Interesting article on new Del Mar surface

RightAngleRightAngle Administrator
edited July 2007 in Horse Racing Forum
By JAY PRIVMAN

DEL MAR, Calif. - The debate over the merits and consistency of Del Mar's new Polytrack surface reached a new level of discourse on Monday morning when prominent horse owner Ahmed Zayat and Del Mar's president Joe Harper got into an animated, and at times profane, discussion near the stable area racing office that abruptly ended with Zayat saying he was going to immediately remove his horses from the grounds.

Zayat, who has most of his horses here with trainer Bob Baffert, had minutes earlier been expressing his concern over the consistency of the track. Baffert, Zayat, and several trainers have said Polytrack is firm in the morning, when coastal fog keeps temperatures mild, but loose and tiring in the afternoon, when the sun beats down on the surface.

When Harper walked by, Zayat asked to talk with him, with several onlookers nearby, including Baffert and prominent breeder John Sikura.
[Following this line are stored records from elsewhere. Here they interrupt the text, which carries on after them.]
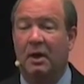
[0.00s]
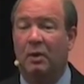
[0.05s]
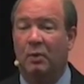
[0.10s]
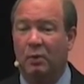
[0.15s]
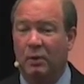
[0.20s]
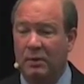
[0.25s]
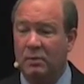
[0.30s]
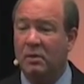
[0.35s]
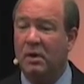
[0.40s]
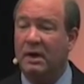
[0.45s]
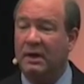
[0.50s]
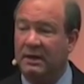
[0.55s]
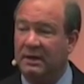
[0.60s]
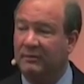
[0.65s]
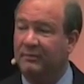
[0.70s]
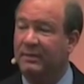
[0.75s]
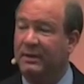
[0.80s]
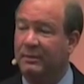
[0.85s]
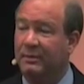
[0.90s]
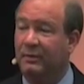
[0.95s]
we want to
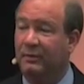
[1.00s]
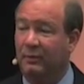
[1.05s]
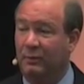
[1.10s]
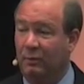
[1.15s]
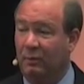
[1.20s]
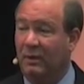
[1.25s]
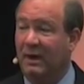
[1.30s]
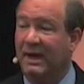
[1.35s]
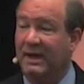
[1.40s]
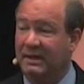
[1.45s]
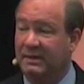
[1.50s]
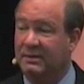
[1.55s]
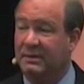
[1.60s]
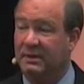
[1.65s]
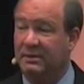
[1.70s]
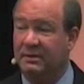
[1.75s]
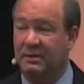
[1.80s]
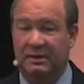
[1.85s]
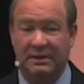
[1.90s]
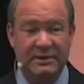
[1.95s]
give people the right
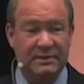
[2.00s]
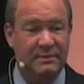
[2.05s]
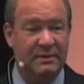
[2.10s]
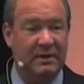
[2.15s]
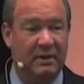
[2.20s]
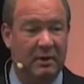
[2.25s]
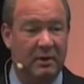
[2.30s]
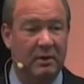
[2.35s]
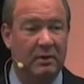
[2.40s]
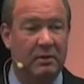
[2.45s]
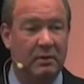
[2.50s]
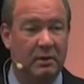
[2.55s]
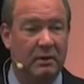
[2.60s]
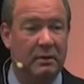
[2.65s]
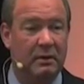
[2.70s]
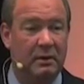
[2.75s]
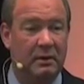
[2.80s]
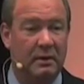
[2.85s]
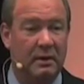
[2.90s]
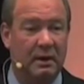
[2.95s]
to at least be heard
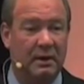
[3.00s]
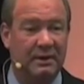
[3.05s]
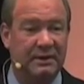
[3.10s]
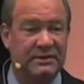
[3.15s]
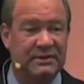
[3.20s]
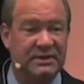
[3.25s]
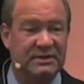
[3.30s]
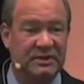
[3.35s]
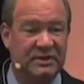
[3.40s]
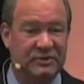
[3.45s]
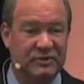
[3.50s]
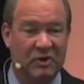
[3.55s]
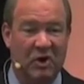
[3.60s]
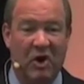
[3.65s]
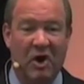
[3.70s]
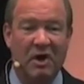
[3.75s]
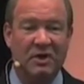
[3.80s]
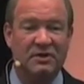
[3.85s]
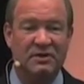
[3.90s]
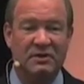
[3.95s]
and at least get to
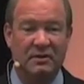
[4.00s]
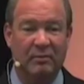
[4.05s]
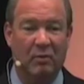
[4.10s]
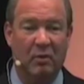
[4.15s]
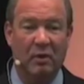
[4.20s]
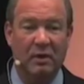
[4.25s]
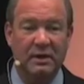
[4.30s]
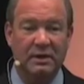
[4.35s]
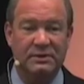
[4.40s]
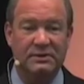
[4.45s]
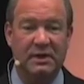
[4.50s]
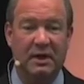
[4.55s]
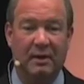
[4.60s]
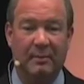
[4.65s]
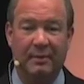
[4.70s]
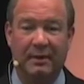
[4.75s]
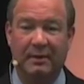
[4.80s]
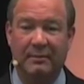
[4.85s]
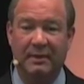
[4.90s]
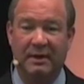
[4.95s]
talk to the mortgage
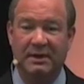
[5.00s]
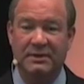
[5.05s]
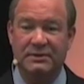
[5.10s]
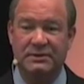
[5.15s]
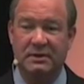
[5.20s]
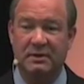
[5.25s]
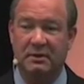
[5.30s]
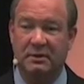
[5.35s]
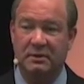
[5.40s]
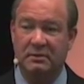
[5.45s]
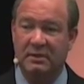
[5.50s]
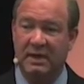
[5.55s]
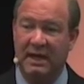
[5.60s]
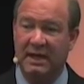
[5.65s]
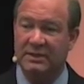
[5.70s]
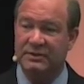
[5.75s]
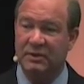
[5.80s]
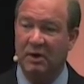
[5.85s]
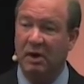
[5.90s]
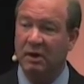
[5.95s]
company, because you
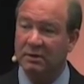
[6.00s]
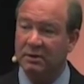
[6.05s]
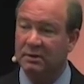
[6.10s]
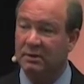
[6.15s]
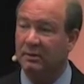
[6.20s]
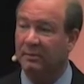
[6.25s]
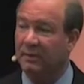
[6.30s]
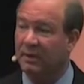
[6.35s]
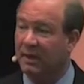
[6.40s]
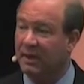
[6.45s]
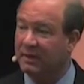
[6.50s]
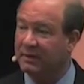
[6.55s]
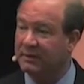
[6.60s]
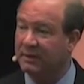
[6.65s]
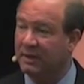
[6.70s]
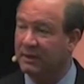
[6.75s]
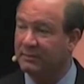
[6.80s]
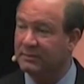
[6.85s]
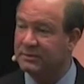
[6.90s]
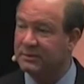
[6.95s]
can't talk to them a lot of
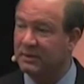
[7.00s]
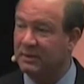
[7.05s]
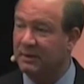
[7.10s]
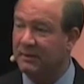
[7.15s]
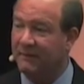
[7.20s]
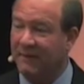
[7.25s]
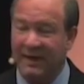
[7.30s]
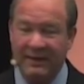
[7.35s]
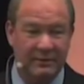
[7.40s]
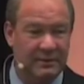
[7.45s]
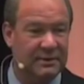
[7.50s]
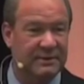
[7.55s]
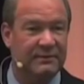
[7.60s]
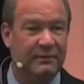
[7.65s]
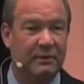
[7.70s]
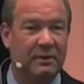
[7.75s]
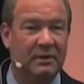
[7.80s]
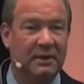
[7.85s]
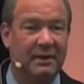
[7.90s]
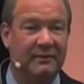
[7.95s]
times. I do this
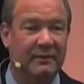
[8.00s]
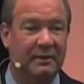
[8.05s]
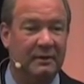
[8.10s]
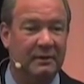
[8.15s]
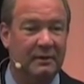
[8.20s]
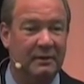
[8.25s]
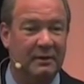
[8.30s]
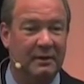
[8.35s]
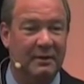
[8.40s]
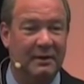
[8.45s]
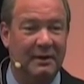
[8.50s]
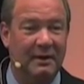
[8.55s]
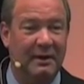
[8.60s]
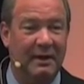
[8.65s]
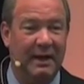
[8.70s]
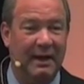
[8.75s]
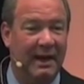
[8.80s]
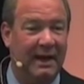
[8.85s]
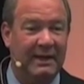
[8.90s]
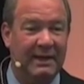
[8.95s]
for a living,
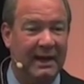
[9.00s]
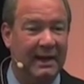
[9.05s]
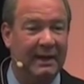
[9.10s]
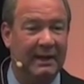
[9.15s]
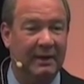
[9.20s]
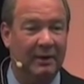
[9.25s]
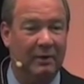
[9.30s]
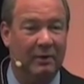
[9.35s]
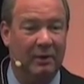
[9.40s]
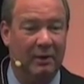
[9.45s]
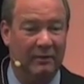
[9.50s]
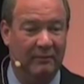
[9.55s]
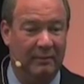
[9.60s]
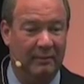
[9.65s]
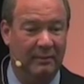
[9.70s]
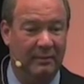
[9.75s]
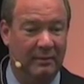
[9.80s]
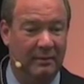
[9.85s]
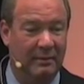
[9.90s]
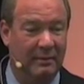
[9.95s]
and I can't get a hold of
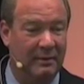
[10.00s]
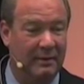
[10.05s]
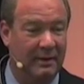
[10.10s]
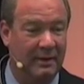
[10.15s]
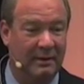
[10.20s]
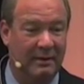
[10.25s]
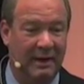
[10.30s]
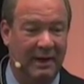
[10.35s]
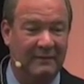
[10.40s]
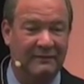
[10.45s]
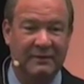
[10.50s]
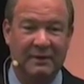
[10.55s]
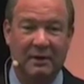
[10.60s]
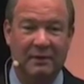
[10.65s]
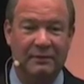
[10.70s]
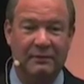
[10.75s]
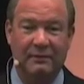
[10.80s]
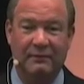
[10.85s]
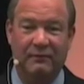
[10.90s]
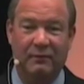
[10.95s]
them. I have to go
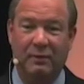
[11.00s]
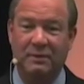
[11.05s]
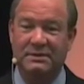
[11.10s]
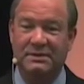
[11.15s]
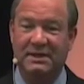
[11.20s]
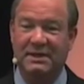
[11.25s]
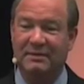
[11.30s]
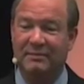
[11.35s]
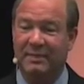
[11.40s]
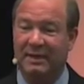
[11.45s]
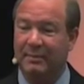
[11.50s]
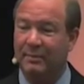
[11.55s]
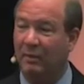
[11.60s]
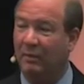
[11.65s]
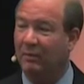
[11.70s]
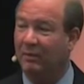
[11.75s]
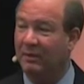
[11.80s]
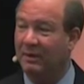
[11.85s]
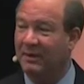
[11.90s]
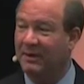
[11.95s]
through 14
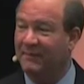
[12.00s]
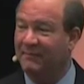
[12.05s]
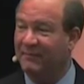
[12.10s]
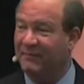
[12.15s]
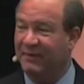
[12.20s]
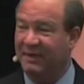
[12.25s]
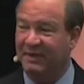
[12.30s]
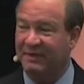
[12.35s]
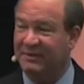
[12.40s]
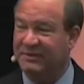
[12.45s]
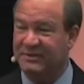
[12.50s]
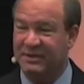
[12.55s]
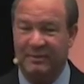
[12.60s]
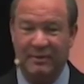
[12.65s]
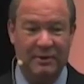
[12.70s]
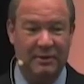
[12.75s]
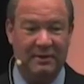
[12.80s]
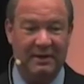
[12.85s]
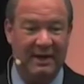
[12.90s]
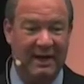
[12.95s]
people to get to someone
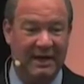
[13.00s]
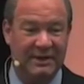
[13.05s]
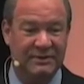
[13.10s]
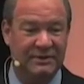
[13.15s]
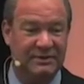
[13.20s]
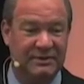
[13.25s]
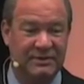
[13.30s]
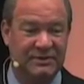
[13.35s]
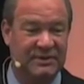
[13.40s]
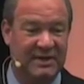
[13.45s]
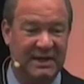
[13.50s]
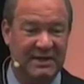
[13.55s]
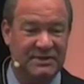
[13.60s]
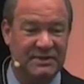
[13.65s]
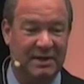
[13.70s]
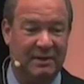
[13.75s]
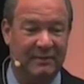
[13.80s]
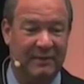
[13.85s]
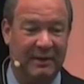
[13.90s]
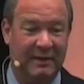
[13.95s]
who can actually say
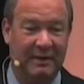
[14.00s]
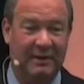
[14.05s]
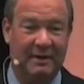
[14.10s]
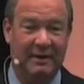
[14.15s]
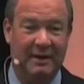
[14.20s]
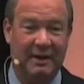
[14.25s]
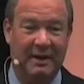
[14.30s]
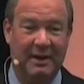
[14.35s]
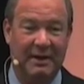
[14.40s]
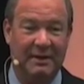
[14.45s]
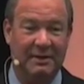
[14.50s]
something, and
But what began as a civil exchange over the approach toward maintaining the surface grew heated.

Zayat essentially wanted Harper to promise to tighten the track in the afternoon, perhaps by watering it. Harper said he was not going to go against the advice of Martin Collins, the company that installed Polytrack before this year's meet, which instructed Del Mar not to water the surface.

"I won't mess with it until after the meet is over," Harper said.

Zayat said: "I've heard what I need to hear. I'm not staying here. Goodbye."

Then he briskly turned and walked away.

"There's 300 trainers here coming up and saying they like it," Harper said minutes later. "Nobody wants to see this succeed more than the guy who invented it. We can't have 20 deaths like we did last year. We'll be out of business."

Zayat said he had between 25 and 30 horses currently stabled at Del Mar, with approximately three times that many at Saratoga. Before his discussion with Harper, Zayat said he had been planning on spending the summer at Del Mar because he preferred the atmosphere here.

"People who say they are behind these artificial surfaces say they doing it for safety, but they cannot be holier than the Pope," Zayat said. "The tracks have to be consistent. You can't have different tracks and say it's safe and fair. It's the epitome of hypocrisy."

Zayat said he was of the belief that "what distinguishes American racing is speed," but that Polytrack was "artificially slowing down" brilliant horses. "The way the Thoroughbred runs is so majestic," he said. "Why are we doing this?

"No one is against safety," Zayat added. "But what is the right surface? I'm totally supportive of synthetic surfaces. But you need a surface that is both safe and maintains the integrity of racing. You can't take the speed out."

Harper said the slew of horse deaths last summer at Del Mar and Arlington Park - which also installed Polytrack earlier this year - would "make us the Michael Vick of horse racing" if the tracks had not made a change.

"This is a safety issue for us," Harper said. "I'd love to see the track tighten up in the afternoon. Do we need more wax? That's possible. Do we need more fiber? That's possible. Do we need jelly cables? That's possible.

"The bottom line is all the horses are coming back" from the races in one piece, Harper said.